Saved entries
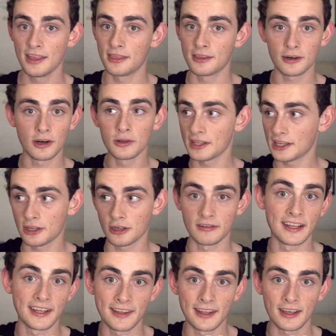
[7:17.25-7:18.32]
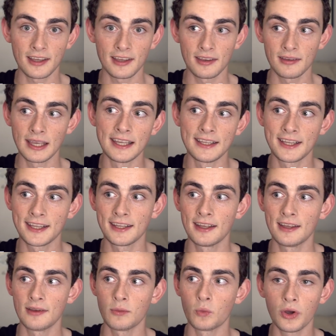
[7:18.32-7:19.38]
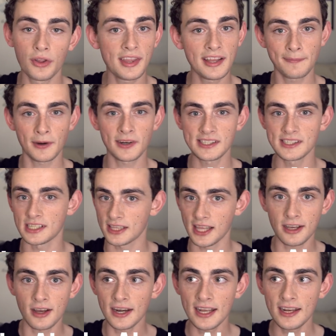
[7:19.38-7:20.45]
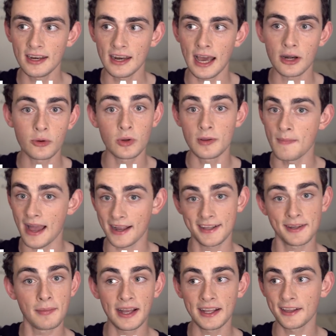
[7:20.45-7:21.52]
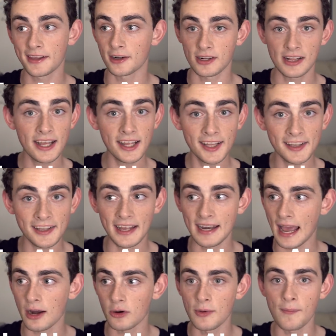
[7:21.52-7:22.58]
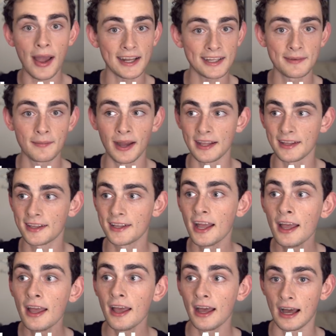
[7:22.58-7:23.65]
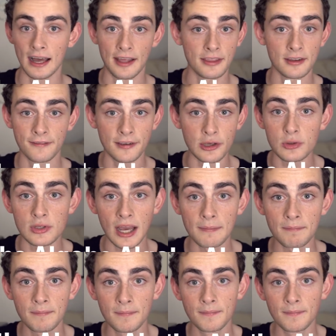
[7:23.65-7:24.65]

their only heuristic. It's will this person click on it? How do we maximize their clicks? And how do we maximize uh, their view time?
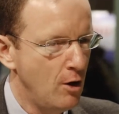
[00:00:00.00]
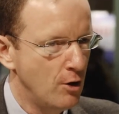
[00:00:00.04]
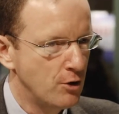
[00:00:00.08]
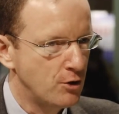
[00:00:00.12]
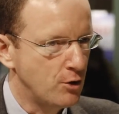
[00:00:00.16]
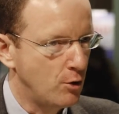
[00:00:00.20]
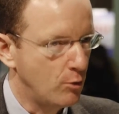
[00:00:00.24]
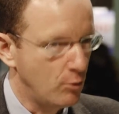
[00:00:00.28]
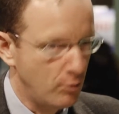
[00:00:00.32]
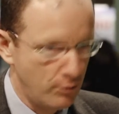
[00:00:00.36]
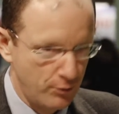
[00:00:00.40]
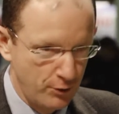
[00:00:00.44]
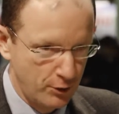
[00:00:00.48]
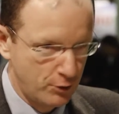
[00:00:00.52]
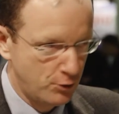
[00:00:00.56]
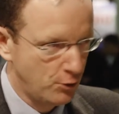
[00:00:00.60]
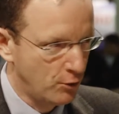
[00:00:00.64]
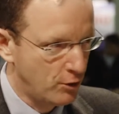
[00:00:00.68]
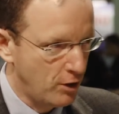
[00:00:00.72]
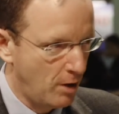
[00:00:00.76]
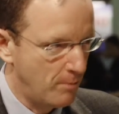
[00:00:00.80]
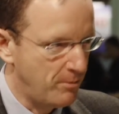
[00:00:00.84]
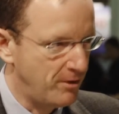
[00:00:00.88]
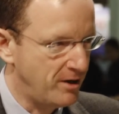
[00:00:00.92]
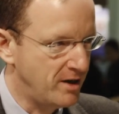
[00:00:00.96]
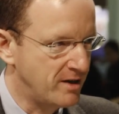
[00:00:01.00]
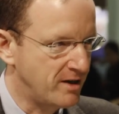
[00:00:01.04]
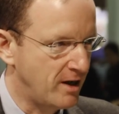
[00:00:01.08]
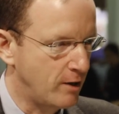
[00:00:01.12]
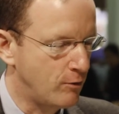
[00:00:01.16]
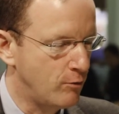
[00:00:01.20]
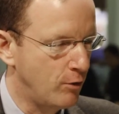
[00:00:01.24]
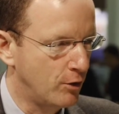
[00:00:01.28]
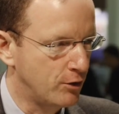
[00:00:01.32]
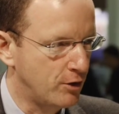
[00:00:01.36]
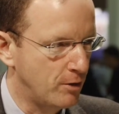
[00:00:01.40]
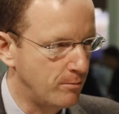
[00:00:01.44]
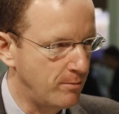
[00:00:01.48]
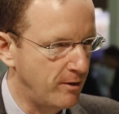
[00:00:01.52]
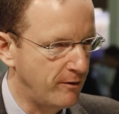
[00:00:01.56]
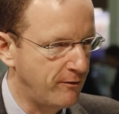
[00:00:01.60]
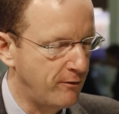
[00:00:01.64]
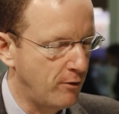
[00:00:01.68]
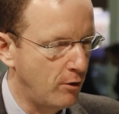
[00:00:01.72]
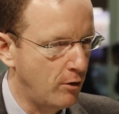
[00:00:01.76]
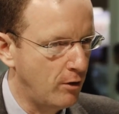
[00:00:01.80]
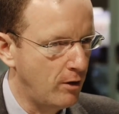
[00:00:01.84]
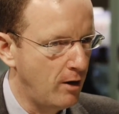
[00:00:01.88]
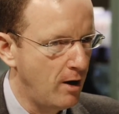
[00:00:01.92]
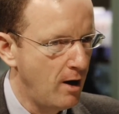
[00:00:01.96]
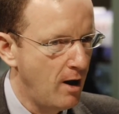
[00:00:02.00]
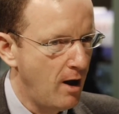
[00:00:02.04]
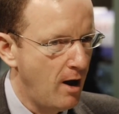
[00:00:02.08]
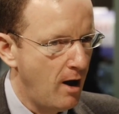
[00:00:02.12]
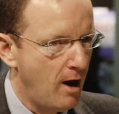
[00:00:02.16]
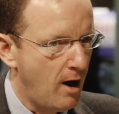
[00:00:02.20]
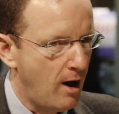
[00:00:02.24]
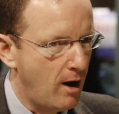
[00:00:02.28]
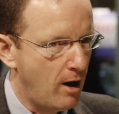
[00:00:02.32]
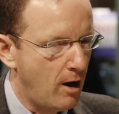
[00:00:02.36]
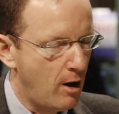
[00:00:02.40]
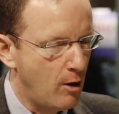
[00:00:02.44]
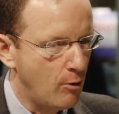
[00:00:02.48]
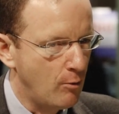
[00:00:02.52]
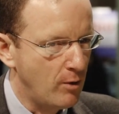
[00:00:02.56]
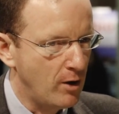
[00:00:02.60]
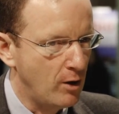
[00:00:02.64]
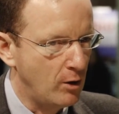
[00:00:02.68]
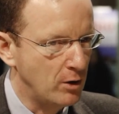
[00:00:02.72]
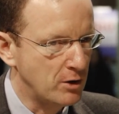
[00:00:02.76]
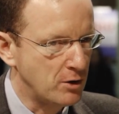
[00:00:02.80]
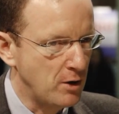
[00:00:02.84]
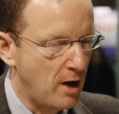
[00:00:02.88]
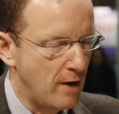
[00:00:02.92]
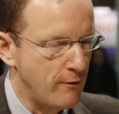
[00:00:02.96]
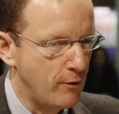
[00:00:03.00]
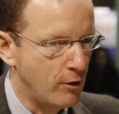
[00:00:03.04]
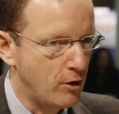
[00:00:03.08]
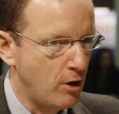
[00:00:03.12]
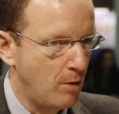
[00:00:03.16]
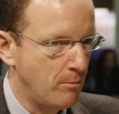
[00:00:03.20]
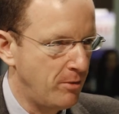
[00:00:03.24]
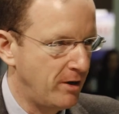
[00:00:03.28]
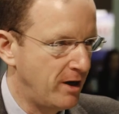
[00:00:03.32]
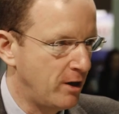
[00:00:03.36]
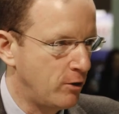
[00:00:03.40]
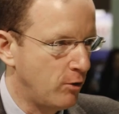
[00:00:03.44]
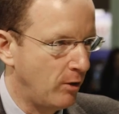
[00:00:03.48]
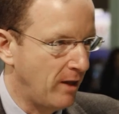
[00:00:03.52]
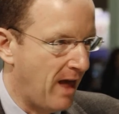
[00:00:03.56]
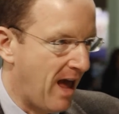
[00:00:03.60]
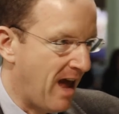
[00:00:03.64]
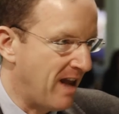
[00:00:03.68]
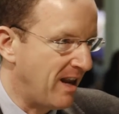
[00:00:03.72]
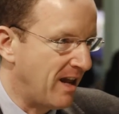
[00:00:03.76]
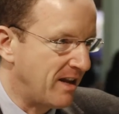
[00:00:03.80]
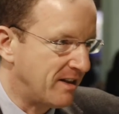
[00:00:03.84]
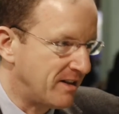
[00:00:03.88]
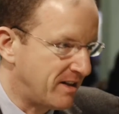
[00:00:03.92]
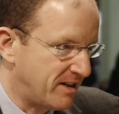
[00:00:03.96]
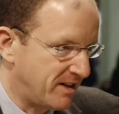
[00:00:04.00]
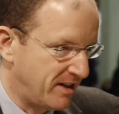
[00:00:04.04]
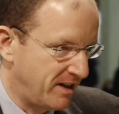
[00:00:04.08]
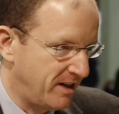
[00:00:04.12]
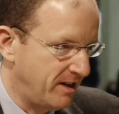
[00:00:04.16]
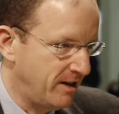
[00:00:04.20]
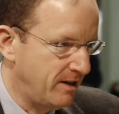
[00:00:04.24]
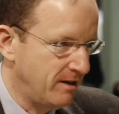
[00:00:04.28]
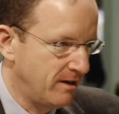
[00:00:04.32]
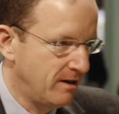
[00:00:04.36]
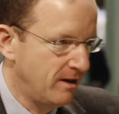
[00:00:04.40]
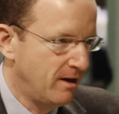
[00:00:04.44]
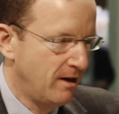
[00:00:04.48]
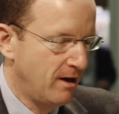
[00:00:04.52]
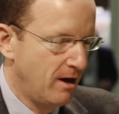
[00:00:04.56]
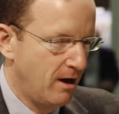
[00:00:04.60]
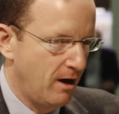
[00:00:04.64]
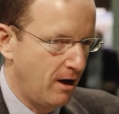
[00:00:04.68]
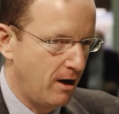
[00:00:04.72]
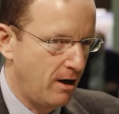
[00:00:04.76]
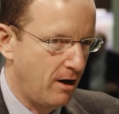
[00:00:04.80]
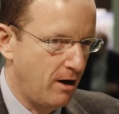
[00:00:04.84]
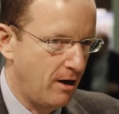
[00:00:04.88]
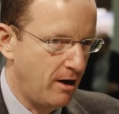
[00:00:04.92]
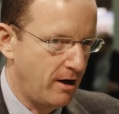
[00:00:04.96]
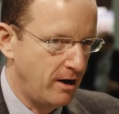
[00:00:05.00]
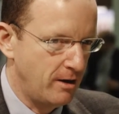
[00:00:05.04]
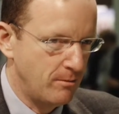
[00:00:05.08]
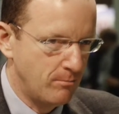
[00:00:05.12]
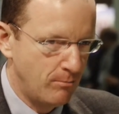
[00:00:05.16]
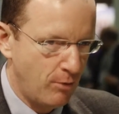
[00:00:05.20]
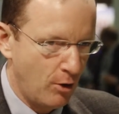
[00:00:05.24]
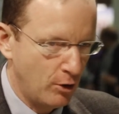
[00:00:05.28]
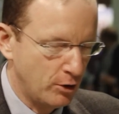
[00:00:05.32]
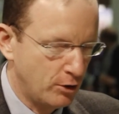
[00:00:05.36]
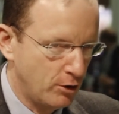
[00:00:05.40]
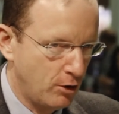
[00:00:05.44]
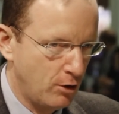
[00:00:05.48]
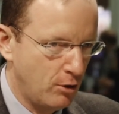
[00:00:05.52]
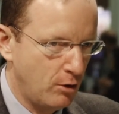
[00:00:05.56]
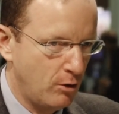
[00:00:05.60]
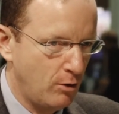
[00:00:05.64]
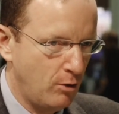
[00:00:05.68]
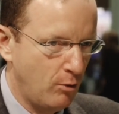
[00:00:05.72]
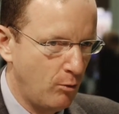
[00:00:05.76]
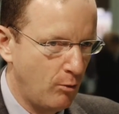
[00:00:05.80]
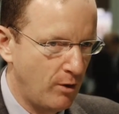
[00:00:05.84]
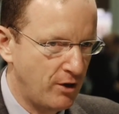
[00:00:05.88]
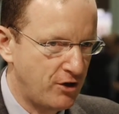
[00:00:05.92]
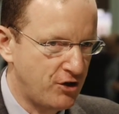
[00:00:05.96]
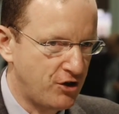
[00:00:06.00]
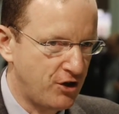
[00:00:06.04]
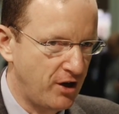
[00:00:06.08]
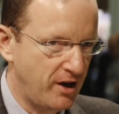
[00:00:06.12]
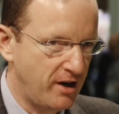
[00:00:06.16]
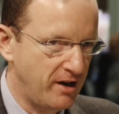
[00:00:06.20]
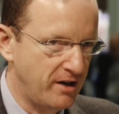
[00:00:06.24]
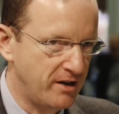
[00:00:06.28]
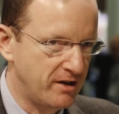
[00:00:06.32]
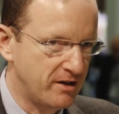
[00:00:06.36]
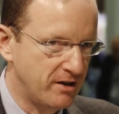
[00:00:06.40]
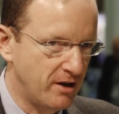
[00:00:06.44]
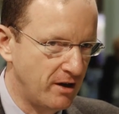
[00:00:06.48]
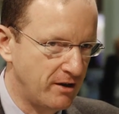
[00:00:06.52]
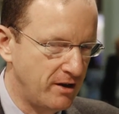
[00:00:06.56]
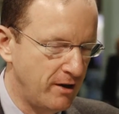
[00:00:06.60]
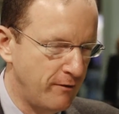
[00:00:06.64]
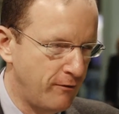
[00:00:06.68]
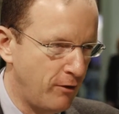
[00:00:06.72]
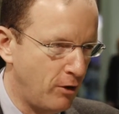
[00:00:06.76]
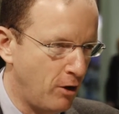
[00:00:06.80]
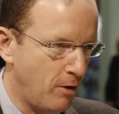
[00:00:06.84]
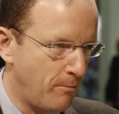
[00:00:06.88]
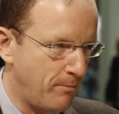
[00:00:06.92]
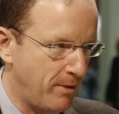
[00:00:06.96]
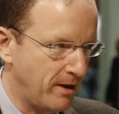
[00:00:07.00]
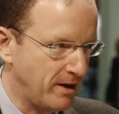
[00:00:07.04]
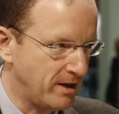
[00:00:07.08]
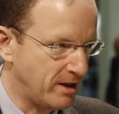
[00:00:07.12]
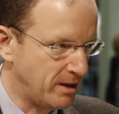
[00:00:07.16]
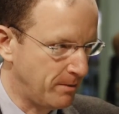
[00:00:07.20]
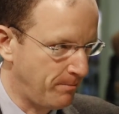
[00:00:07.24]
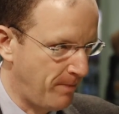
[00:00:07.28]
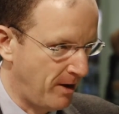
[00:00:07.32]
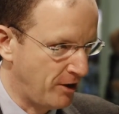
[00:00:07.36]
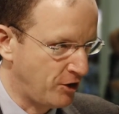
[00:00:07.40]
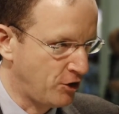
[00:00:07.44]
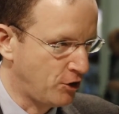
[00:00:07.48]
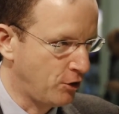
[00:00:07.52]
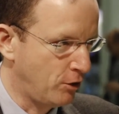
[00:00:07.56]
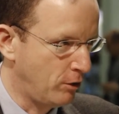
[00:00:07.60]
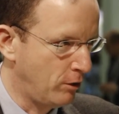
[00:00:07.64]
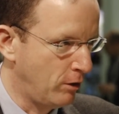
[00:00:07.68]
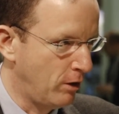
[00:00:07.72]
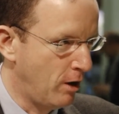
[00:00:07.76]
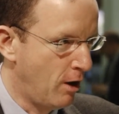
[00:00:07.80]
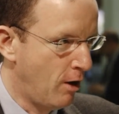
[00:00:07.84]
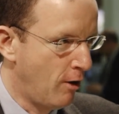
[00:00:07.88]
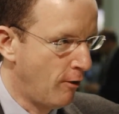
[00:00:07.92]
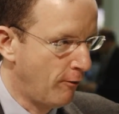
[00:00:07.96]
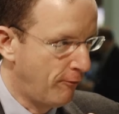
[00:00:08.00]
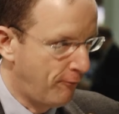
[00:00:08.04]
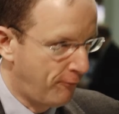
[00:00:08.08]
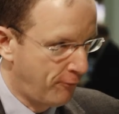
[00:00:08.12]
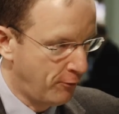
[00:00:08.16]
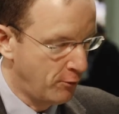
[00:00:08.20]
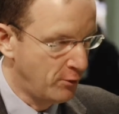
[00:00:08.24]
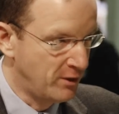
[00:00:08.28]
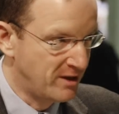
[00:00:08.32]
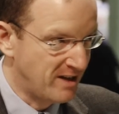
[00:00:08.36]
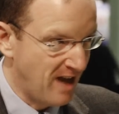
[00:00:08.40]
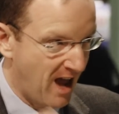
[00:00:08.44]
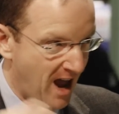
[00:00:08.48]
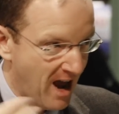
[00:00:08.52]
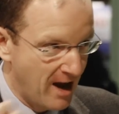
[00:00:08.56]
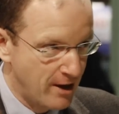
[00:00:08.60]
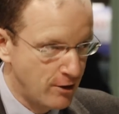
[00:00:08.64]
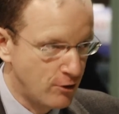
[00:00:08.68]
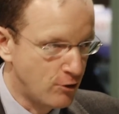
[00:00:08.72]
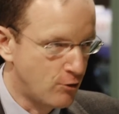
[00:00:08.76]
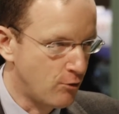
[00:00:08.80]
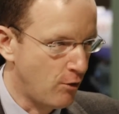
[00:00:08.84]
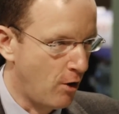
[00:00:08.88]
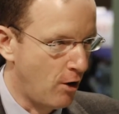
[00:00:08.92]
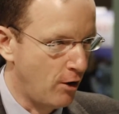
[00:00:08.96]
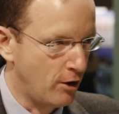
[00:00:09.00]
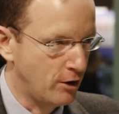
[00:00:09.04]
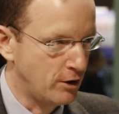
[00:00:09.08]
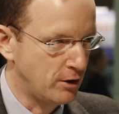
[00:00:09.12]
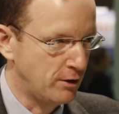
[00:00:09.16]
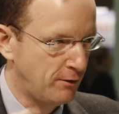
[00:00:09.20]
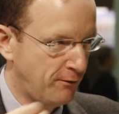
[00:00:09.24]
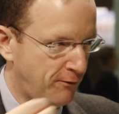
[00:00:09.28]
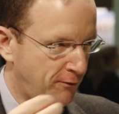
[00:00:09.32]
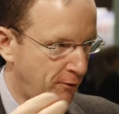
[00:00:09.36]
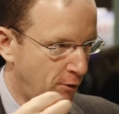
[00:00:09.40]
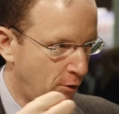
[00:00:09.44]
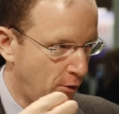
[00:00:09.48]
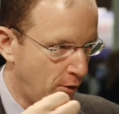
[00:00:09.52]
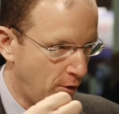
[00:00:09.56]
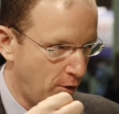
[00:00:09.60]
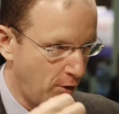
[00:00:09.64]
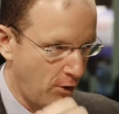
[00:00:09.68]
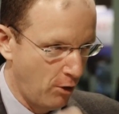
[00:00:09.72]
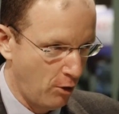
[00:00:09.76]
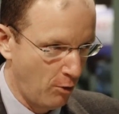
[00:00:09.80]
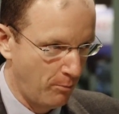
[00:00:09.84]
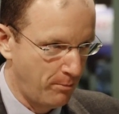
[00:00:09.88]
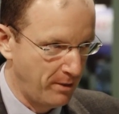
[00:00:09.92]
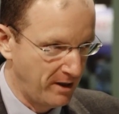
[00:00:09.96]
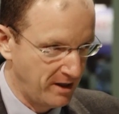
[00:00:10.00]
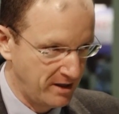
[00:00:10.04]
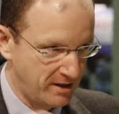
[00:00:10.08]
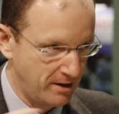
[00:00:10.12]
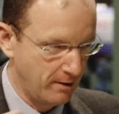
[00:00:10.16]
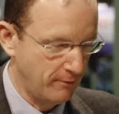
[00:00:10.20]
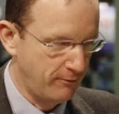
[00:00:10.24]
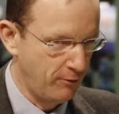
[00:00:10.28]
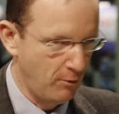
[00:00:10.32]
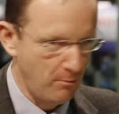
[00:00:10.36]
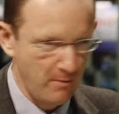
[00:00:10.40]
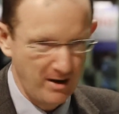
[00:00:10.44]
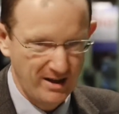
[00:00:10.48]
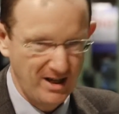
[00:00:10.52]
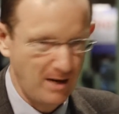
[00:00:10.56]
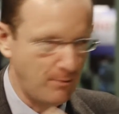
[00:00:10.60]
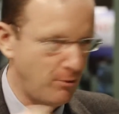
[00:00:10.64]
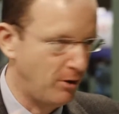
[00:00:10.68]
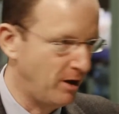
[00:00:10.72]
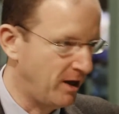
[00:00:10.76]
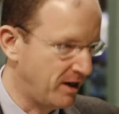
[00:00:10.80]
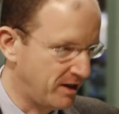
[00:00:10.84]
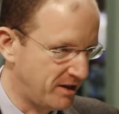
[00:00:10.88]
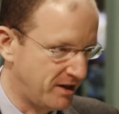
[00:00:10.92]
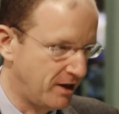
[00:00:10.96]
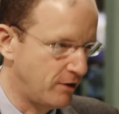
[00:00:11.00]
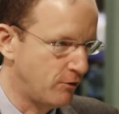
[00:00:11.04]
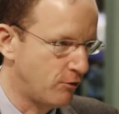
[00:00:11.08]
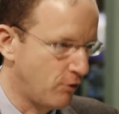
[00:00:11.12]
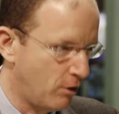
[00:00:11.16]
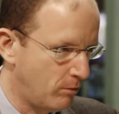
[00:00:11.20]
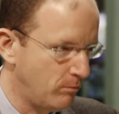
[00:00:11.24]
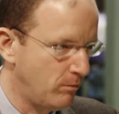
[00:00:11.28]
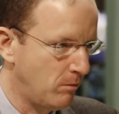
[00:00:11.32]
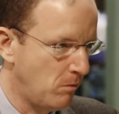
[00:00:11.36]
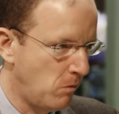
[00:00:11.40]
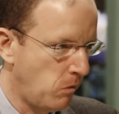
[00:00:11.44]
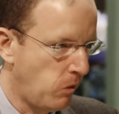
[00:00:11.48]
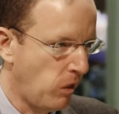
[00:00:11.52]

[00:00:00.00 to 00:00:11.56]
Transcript: so the two companies I quoted before, we also have a company called LNC in Bordeaux, which is developing special foods and drugs for metabolic syndrome.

WHAT TO WORK ON: Please repeat, exactly as written, the lines in the records above, starting with the one that has "[00:00:01.88]" and going on through the one that has "[00:00:03.68]". Pictures are to be left out.

EXERCISE RESULT:
[00:00:01.88]
[00:00:01.92]
[00:00:01.96]
[00:00:02.00]
[00:00:02.04]
[00:00:02.08]
[00:00:02.12]
[00:00:02.16]
[00:00:02.20]
[00:00:02.24]
[00:00:02.28]
[00:00:02.32]
[00:00:02.36]
[00:00:02.40]
[00:00:02.44]
[00:00:02.48]
[00:00:02.52]
[00:00:02.56]
[00:00:02.60]
[00:00:02.64]
[00:00:02.68]
[00:00:02.72]
[00:00:02.76]
[00:00:02.80]
[00:00:02.84]
[00:00:02.88]
[00:00:02.92]
[00:00:02.96]
[00:00:03.00]
[00:00:03.04]
[00:00:03.08]
[00:00:03.12]
[00:00:03.16]
[00:00:03.20]
[00:00:03.24]
[00:00:03.28]
[00:00:03.32]
[00:00:03.36]
[00:00:03.40]
[00:00:03.44]
[00:00:03.48]
[00:00:03.52]
[00:00:03.56]
[00:00:03.60]
[00:00:03.64]
[00:00:03.68]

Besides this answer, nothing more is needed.